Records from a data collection

────────

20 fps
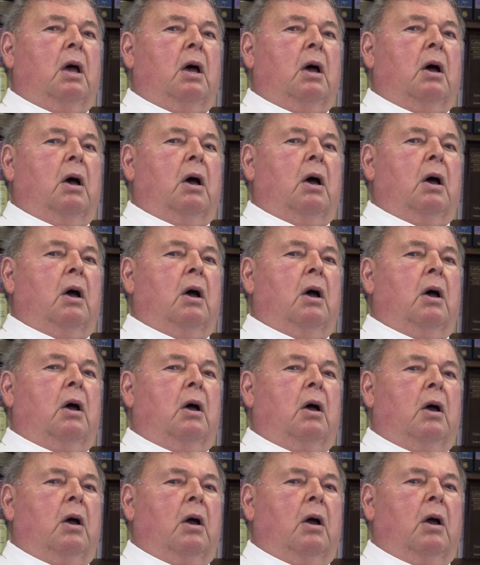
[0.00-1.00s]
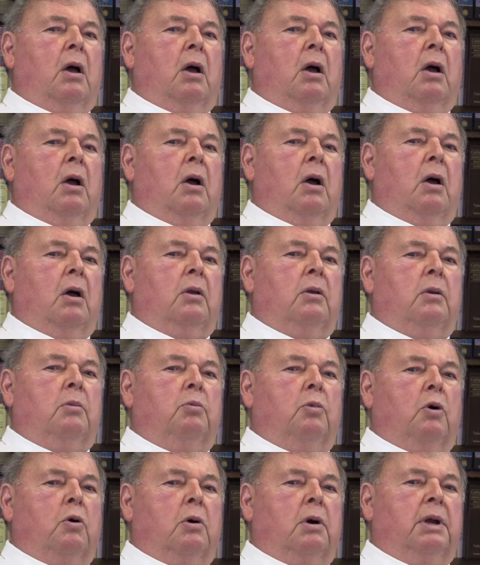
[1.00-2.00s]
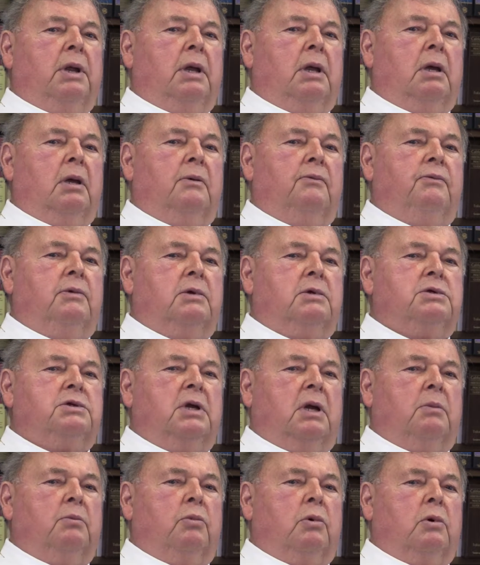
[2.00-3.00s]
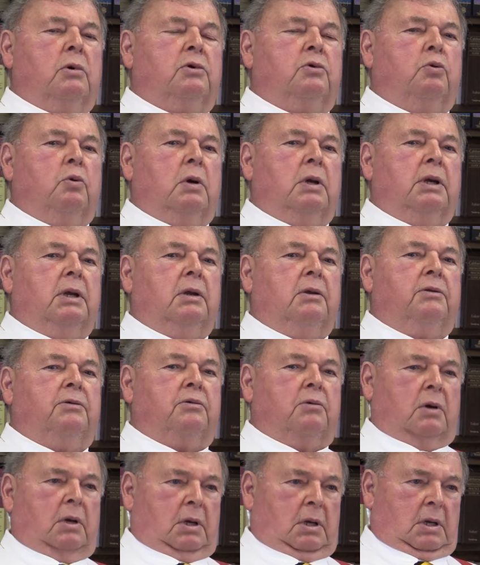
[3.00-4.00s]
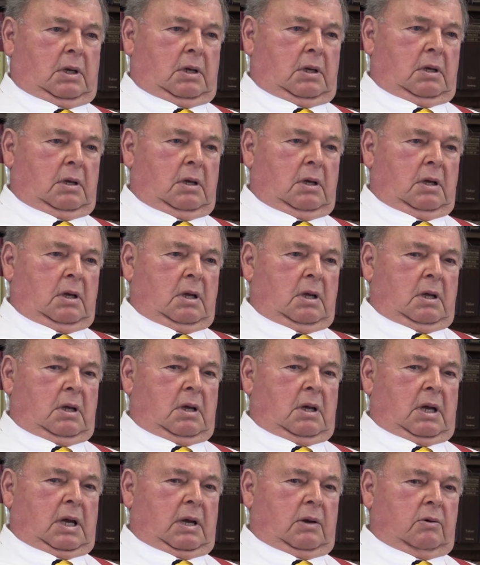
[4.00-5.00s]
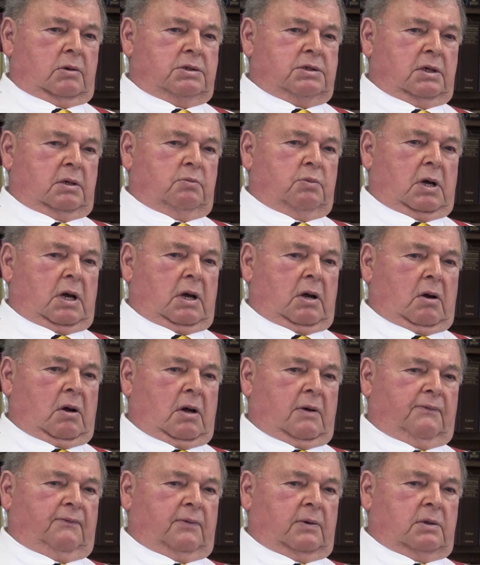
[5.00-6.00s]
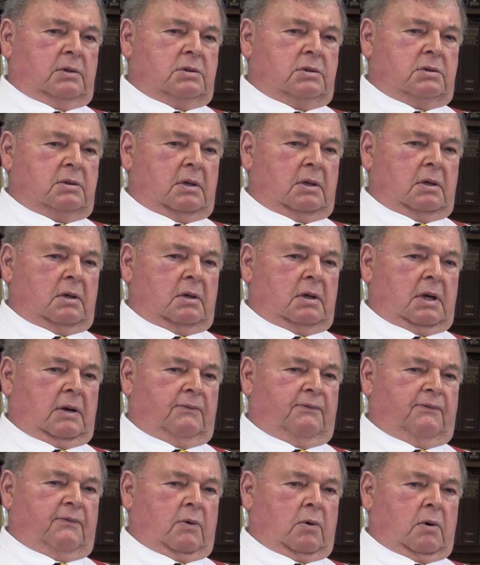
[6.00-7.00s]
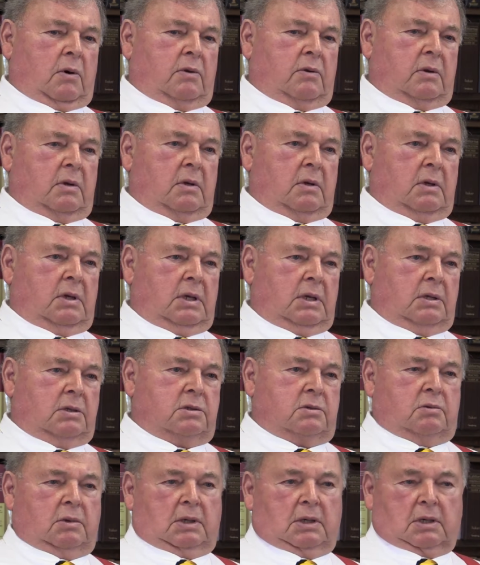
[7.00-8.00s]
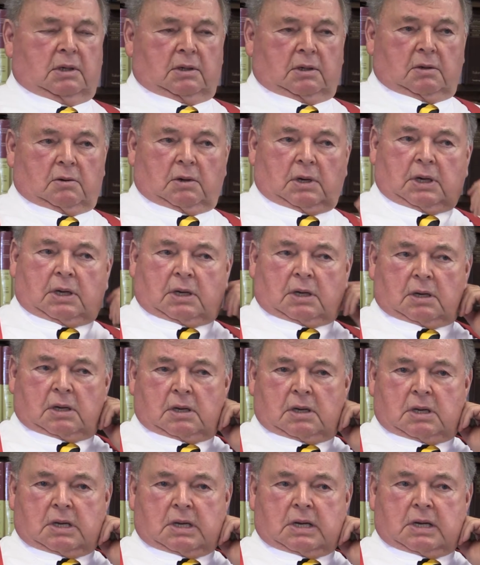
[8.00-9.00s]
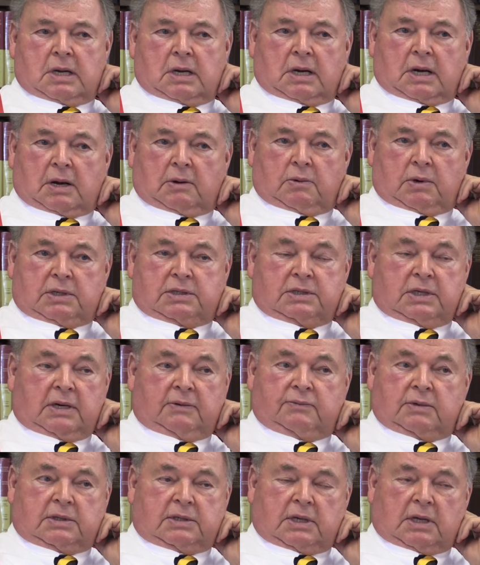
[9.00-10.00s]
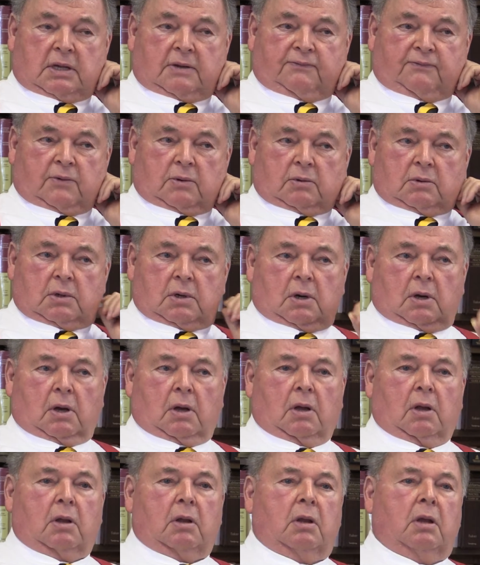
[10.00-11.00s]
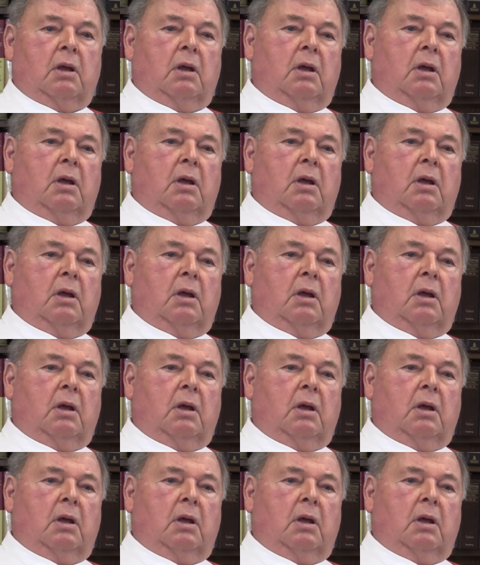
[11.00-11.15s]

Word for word: uh, on the morning of December 23, I was in my office uh, at 4th and E Street in Eureka, and I received a telephone call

────────

=== What to work on ===
Return all entries preceding this task exactly as they stand, leaving any picture out.

=== Output for this task ===
20 fps
[0.00-1.00s]
[1.00-2.00s]
[2.00-3.00s]
[3.00-4.00s]
[4.00-5.00s]
[5.00-6.00s]
[6.00-7.00s]
[7.00-8.00s]
[8.00-9.00s]
[9.00-10.00s]
[10.00-11.00s]
[11.00-11.15s]

Word for word: uh, on the morning of December 23, I was in my office uh, at 4th and E Street in Eureka, and I received a telephone call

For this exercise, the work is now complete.